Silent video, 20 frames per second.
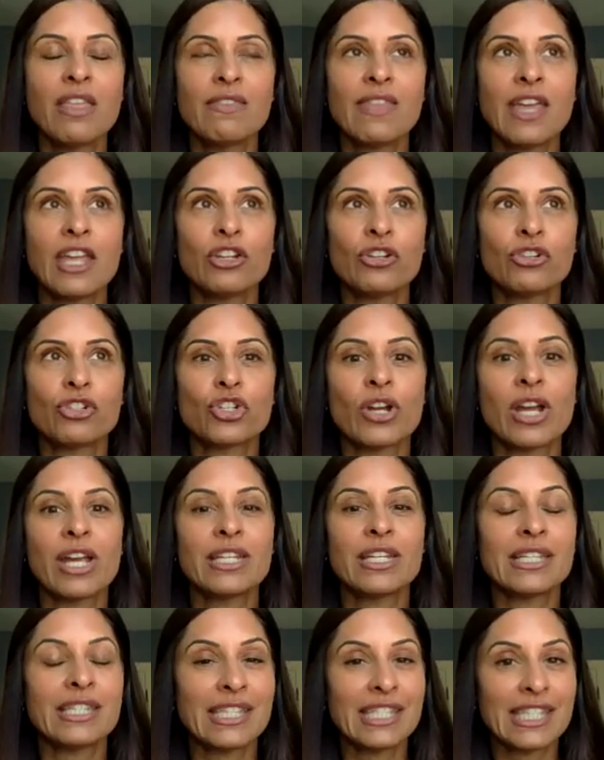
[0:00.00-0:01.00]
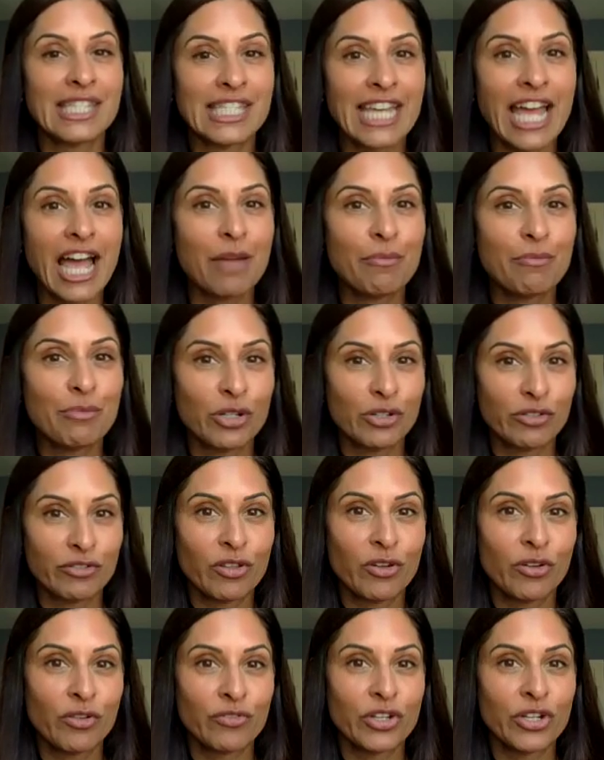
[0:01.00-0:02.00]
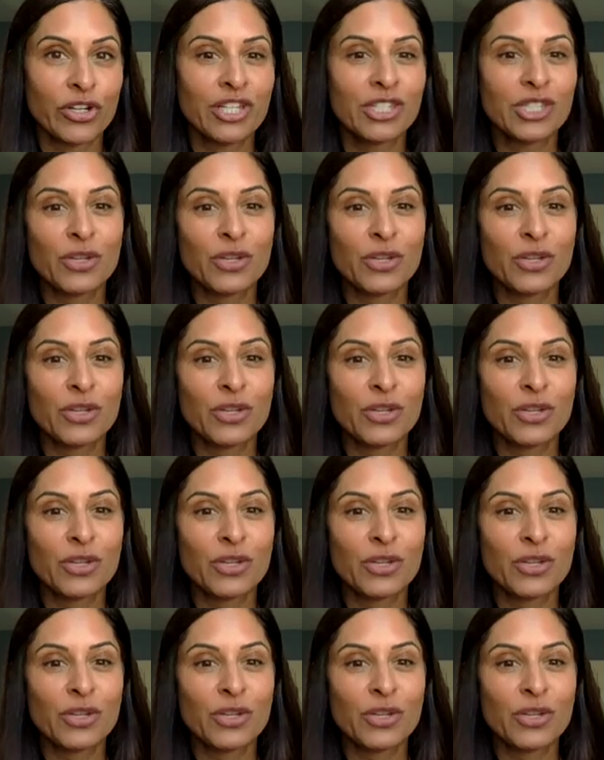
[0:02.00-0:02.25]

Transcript: that you're trying to stop your flow of urine.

---

◆ Exercise details
Before copying the material, set its pictures aside; then transcribe it word for word.

◆ Answer box
Silent video, 20 frames per second.
[0:00.00-0:01.00]
[0:01.00-0:02.00]
[0:02.00-0:02.25]

Transcript: that you're trying to stop your flow of urine.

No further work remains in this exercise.